Last week we brought the news that the Antarctic expedition season as officially underway when the first flight out of Punta Arenas, Chile to the Union Glacier camp on the frozen continent took place. On that flight was American Colin O’Brady and presumably British polar explorer Lou Rudd. I say presumably because Rudd was known to be in Punta Arenas prior to the flight and like O’Brady he is making an attempt at a solo, unassisted traverse of the Antarctic. So far, we haven’t heard a word from Rudd, but O’Brady had been updating his progress on social media and is now underway at last.
After arriving at Union Glacier, O’Brady had to wait a few days before being flown out to his starting point on the Ronne Ice Shelf. Poor weather conditions at the landing zone prevented his Twin Otters aircraft from delivering him to the launching point. But it didn’t take long for conditions to improve and over the weekend he was dropped off at long last and he began his long journey. He is not expected to take somewhere in the neighborhood of 70 days to complete the crossing, which will first take up to South Pole, then end up on the opposite coast along the Ross Ice Shelf.
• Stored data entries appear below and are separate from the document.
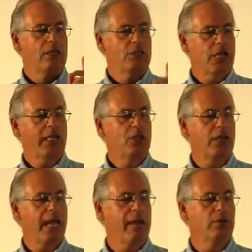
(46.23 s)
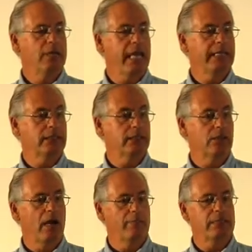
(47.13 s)
check your camera dates and
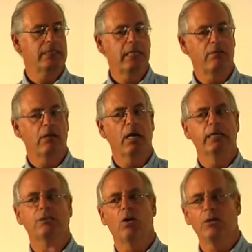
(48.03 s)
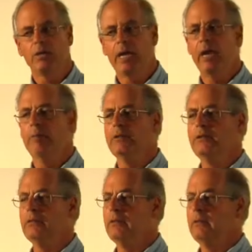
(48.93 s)
time and synchronize all your cameras
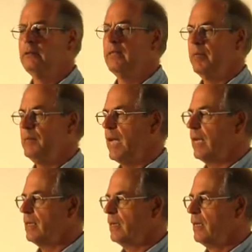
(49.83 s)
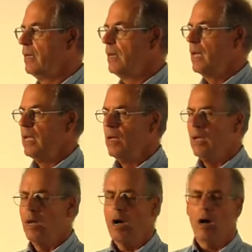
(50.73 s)
so they're the same date.
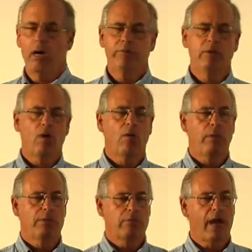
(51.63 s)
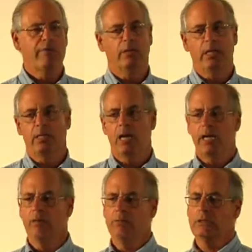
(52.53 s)
Even though I'm traveling,
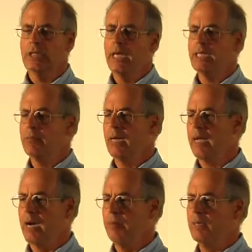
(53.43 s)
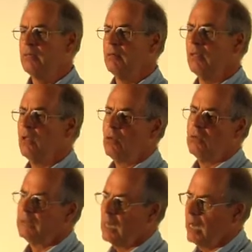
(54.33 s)
I don't change my camera to the
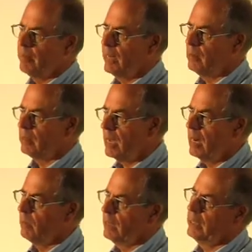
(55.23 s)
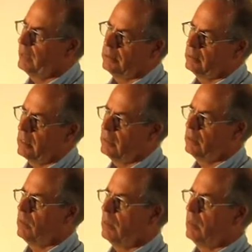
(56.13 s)
local time. I don't care what it is. I
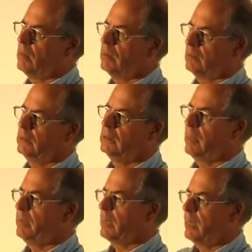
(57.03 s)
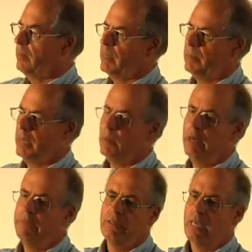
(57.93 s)
just want to know it's the same time that my
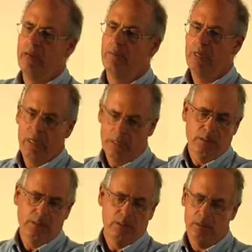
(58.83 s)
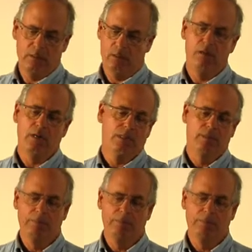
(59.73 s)
wife's camera is on.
The real journey began on Saturday when O’Brady was flown out to the Ronne Ice Shelf. It was then that he was alone at last and left to his own devices. That includes dragging a sled that reportedly weighs about 180 kg (396 pounds), which is packed full of the supplies he’ll need to survive for the next two months on the Antarctic continent. Needless to say, that is a lot of weight to haul around. Of course, it will go down in weight over time as he uses up fuel and food, but for now it is going to be very heavy and make for slow going.
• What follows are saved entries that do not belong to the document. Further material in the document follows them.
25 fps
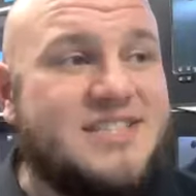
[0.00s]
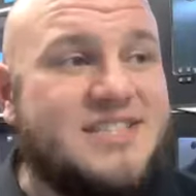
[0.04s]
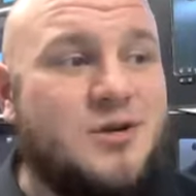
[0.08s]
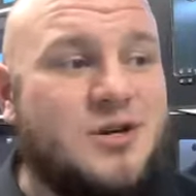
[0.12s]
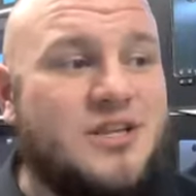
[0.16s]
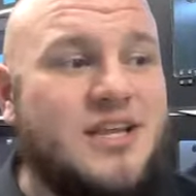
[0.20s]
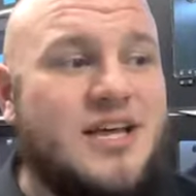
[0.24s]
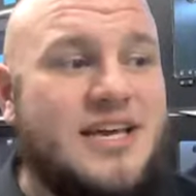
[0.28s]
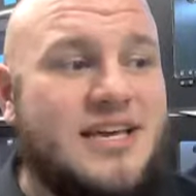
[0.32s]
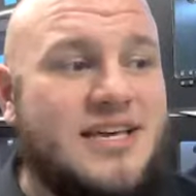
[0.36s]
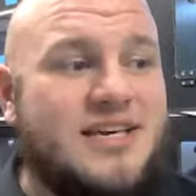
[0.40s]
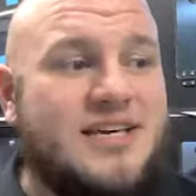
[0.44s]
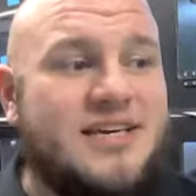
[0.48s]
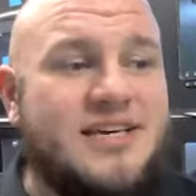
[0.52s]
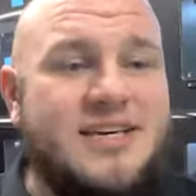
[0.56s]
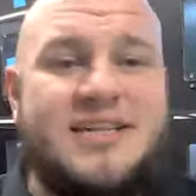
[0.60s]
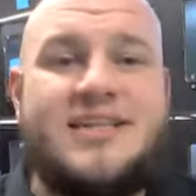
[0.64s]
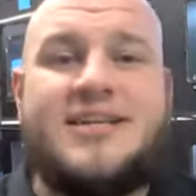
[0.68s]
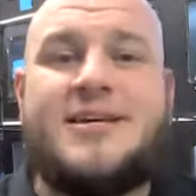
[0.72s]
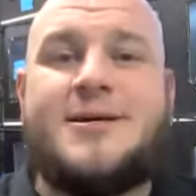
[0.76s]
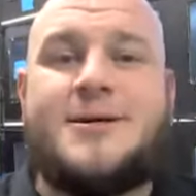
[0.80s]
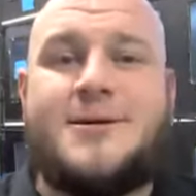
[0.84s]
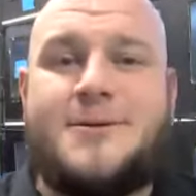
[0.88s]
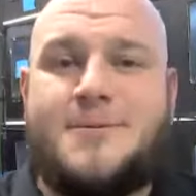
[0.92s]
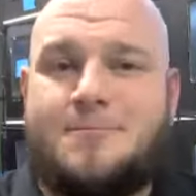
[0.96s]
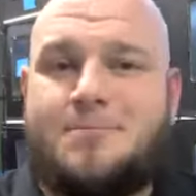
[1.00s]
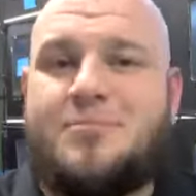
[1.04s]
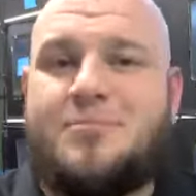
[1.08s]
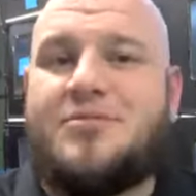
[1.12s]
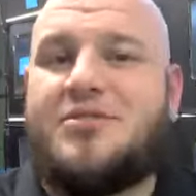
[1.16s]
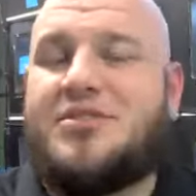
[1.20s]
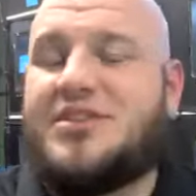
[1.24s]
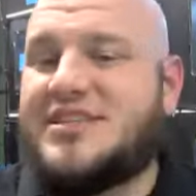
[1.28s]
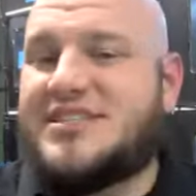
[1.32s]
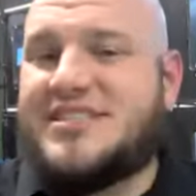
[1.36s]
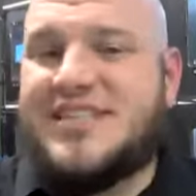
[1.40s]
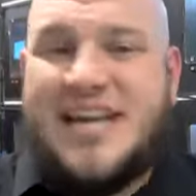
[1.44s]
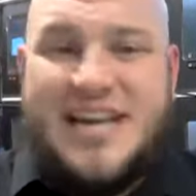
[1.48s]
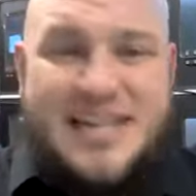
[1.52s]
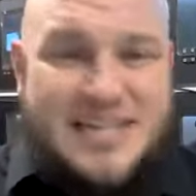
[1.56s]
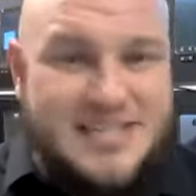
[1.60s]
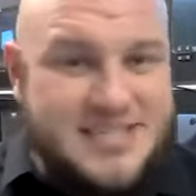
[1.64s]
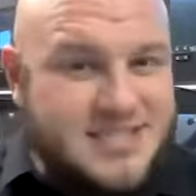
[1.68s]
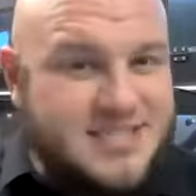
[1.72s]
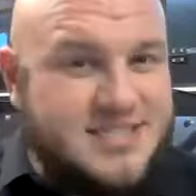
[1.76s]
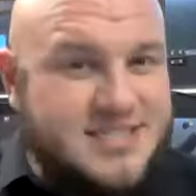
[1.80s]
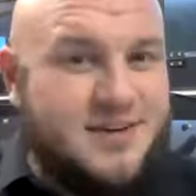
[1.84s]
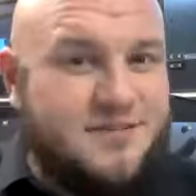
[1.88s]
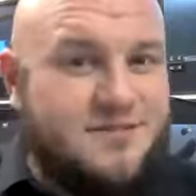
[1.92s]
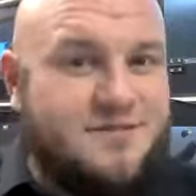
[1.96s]
where, like, this kind of
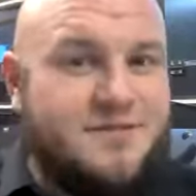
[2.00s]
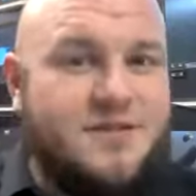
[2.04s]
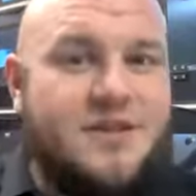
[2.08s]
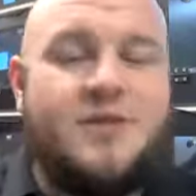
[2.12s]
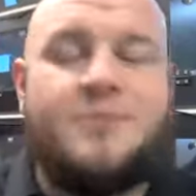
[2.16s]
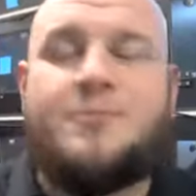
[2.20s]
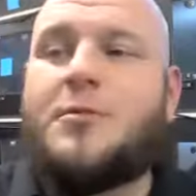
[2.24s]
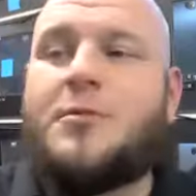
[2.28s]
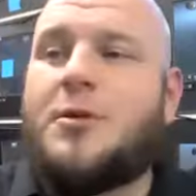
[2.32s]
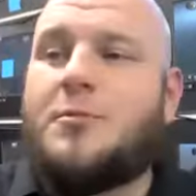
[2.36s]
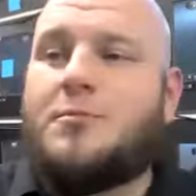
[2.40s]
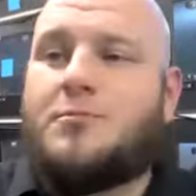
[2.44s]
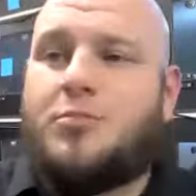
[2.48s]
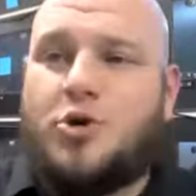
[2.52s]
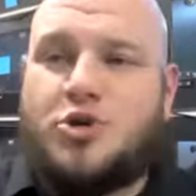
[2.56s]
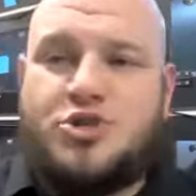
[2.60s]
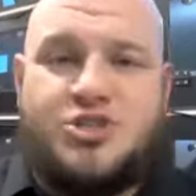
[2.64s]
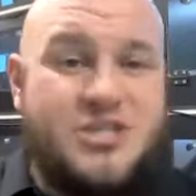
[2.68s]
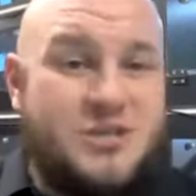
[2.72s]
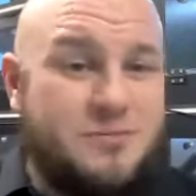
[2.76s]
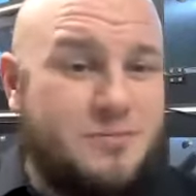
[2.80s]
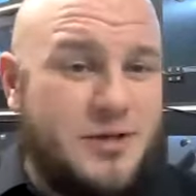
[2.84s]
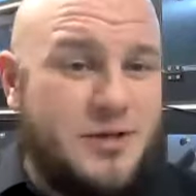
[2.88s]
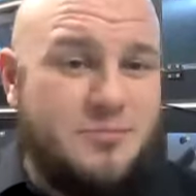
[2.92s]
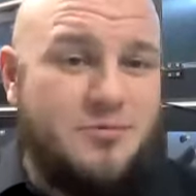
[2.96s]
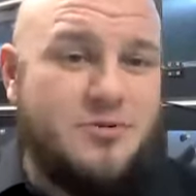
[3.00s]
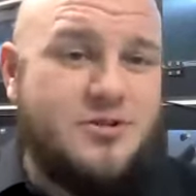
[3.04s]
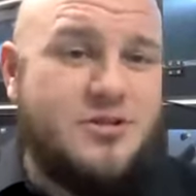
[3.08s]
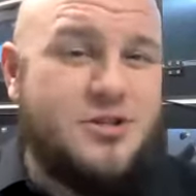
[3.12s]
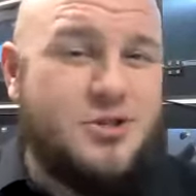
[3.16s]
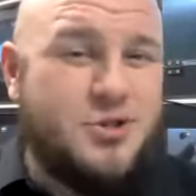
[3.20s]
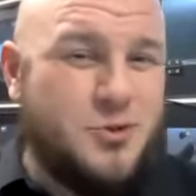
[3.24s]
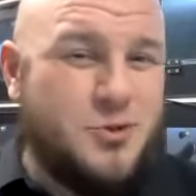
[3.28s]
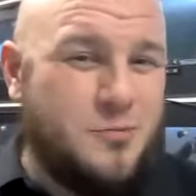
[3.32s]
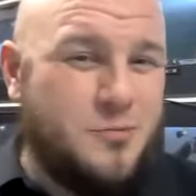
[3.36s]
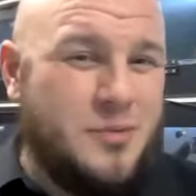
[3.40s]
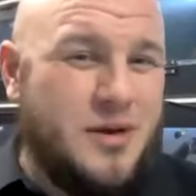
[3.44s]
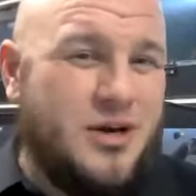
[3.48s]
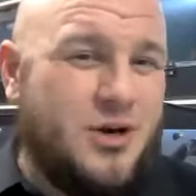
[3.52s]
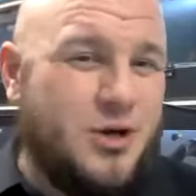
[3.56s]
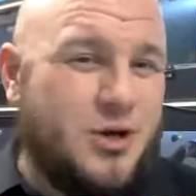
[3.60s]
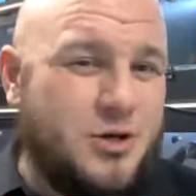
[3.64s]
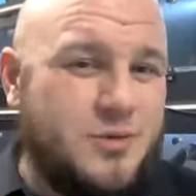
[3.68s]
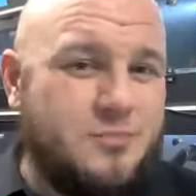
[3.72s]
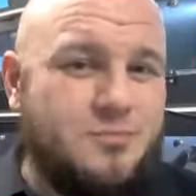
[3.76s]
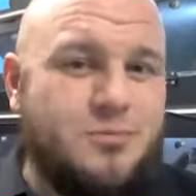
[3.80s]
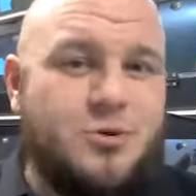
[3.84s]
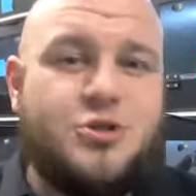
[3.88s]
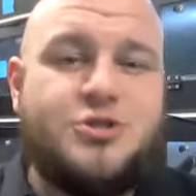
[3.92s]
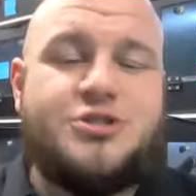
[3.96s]
stuff, pushing people to do
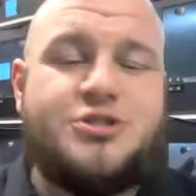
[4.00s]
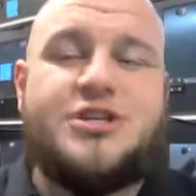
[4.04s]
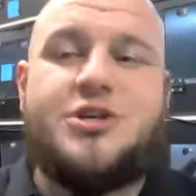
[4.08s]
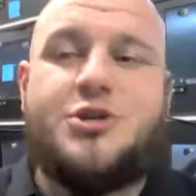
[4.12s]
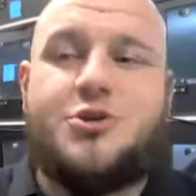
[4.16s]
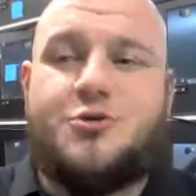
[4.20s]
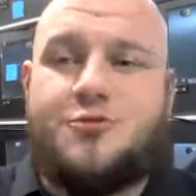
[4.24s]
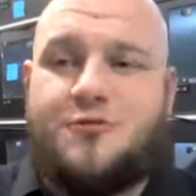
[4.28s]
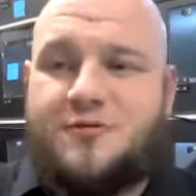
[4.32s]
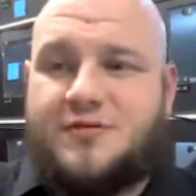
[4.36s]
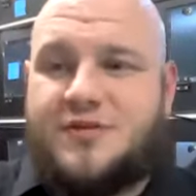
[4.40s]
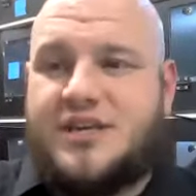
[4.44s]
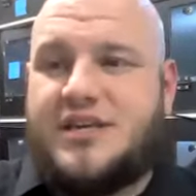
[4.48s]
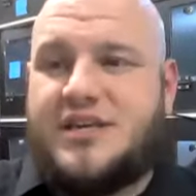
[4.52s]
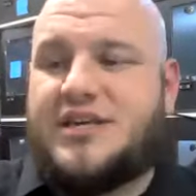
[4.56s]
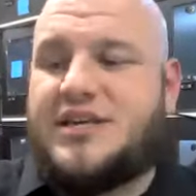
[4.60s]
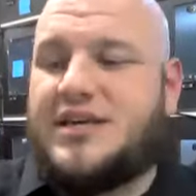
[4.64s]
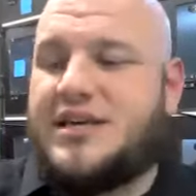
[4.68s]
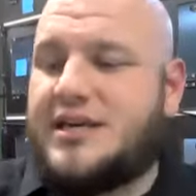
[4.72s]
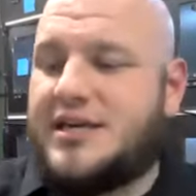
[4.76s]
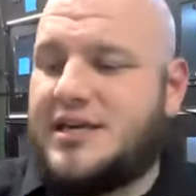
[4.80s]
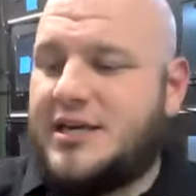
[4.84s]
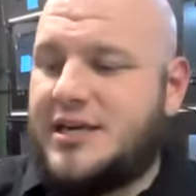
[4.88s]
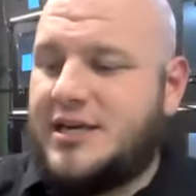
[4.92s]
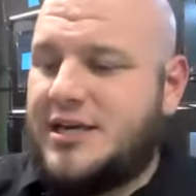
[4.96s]
better, pushing UV,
On Sunday, O’Brady tweeted that the enormity of what he has set out to do has started to dawn on him. Remember, no one has ever completed this expedition solo and unsupported before. British adventurer Henry Worsley lost his life in the attempt back in 2016 and Ben Saunders abandon his own attempt when he reached the South Pole last year. Needless to say, this remains one of the last big challenges in exploration and adventure, although some still deem it impossible due to the demands on the human body, the number of calories required, and the relatively short austral summer.
As for Rudd, we’re still waiting for him to update us on his progress.I suppose it is possible that he hasn’t started his own traverse yet, but historically speaking the individuals who are making such an attempt need all of the time they can get out on the ice, which is why they are amongst the first to start. The next flight out to Union Glacier takes place on November 10, so perhaps he’ll be on that flight instead. I expect there will be several other South Pole skiers heading out later this week, which is when the expedition season truly starts to ramp up.
We’ll be following Colin closely in the weeks ahead, as as well as all of the other explorers heading out onto the ice. It should be a busy season indeed.